Tim Schuerewegen was successful in cracking the "dot code" code and was able to turn some homebrew programs into cards, playable on the e-Reader device. Using a special program, one is able to convert program data into a card stripe, and print it onto a piece of paper that can then be scanned and interpreted by the e-Reader. For example, a homebrew NES game by Snobro, BombSweeper (a Game & Watch title clone), as well as numerous tech demos ("hello world," "Mario sprite," etc.) were made into executable files that could be converted into dot code.

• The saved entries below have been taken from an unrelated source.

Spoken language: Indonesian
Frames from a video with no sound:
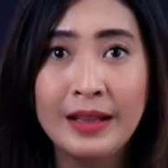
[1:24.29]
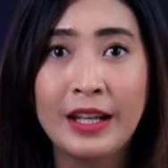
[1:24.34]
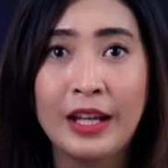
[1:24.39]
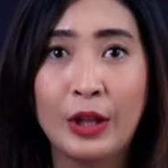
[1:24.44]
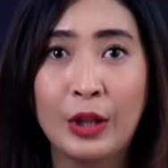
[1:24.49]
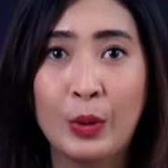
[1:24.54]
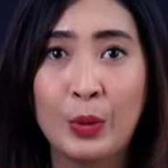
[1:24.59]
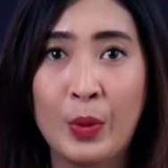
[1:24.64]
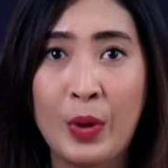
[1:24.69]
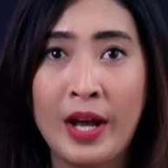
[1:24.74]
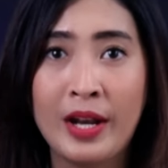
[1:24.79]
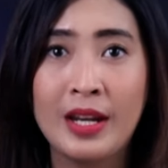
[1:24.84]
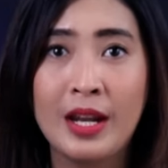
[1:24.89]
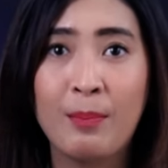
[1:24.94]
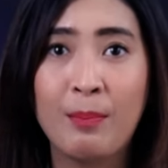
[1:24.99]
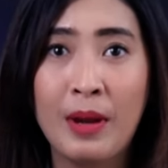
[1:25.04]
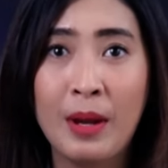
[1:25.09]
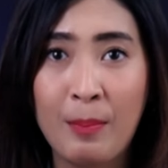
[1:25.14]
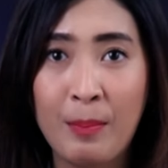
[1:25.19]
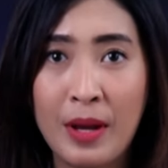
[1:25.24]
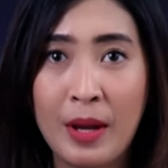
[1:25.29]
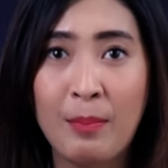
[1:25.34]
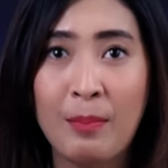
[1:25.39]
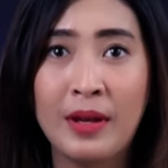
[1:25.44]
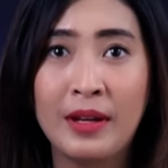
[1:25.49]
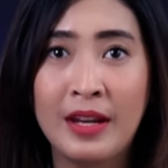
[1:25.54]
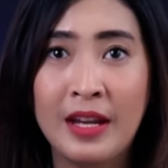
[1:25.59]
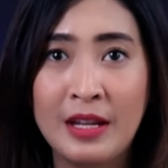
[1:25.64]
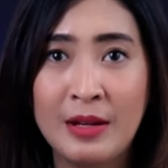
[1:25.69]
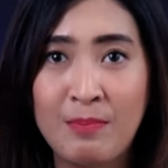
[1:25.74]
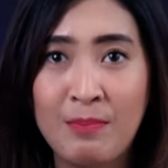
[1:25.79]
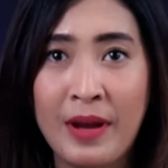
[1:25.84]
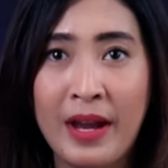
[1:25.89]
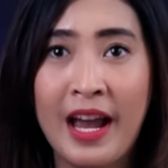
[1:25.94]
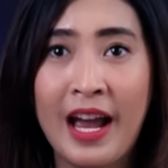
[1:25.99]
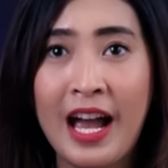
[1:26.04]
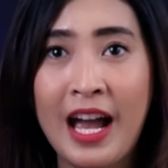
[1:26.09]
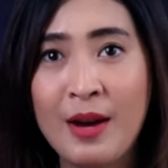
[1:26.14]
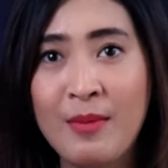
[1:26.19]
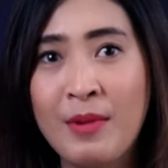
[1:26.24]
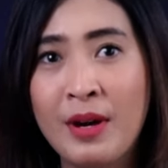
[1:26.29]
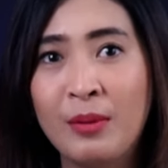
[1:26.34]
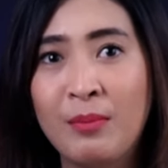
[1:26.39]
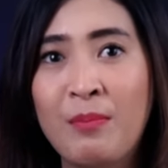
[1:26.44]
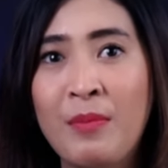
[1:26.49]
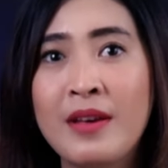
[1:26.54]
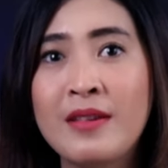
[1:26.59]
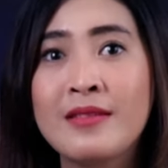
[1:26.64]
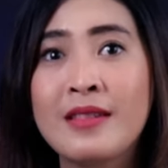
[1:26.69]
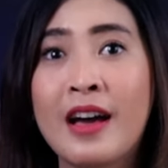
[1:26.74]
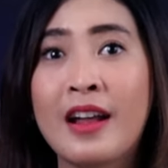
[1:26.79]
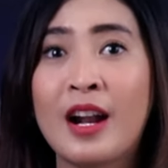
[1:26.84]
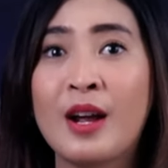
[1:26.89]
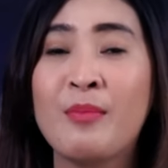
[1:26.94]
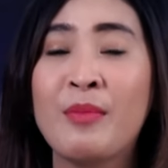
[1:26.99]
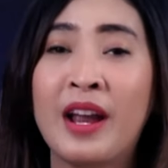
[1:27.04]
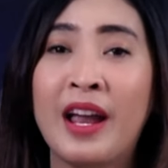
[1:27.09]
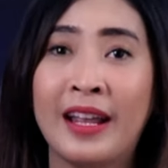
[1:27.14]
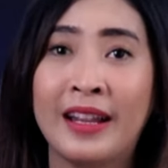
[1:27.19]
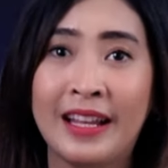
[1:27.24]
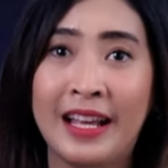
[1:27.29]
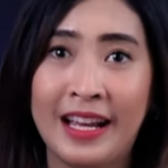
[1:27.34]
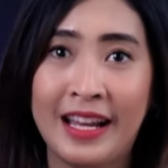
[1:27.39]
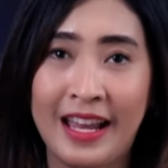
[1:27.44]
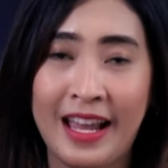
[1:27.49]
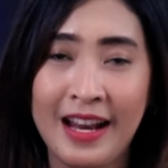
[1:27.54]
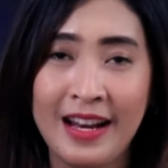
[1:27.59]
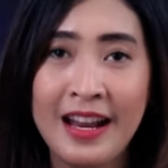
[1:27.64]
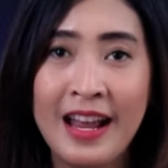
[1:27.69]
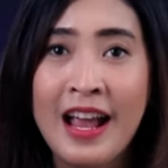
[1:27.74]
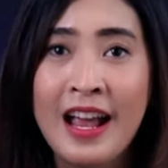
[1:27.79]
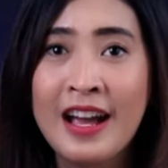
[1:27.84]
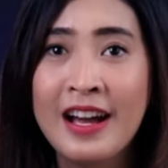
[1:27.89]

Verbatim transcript: Ketua DPP PDIP Ahmad Basarah mengatakan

A byproduct of the homebrew effort was that a method of "dumping" the data encased in the dot code of e-Cards was discovered. This led to a modified version of the e-Reader ROM being created that can accept these "dumps" and interpret them for use in an emulator.

Homebrew cards can be created from any NES, z80, or arm game (recommended due to smaller file sizes) by first compressing it with nvpktool.exe and then splitting it into bin files with nedcmaker.exe. The resulting bin files can be imported into the e-Reader game ROM under a hacked version of VisualBoyAdvance, which will also output the raw dot code cards that can be printed with nedcprint.exe.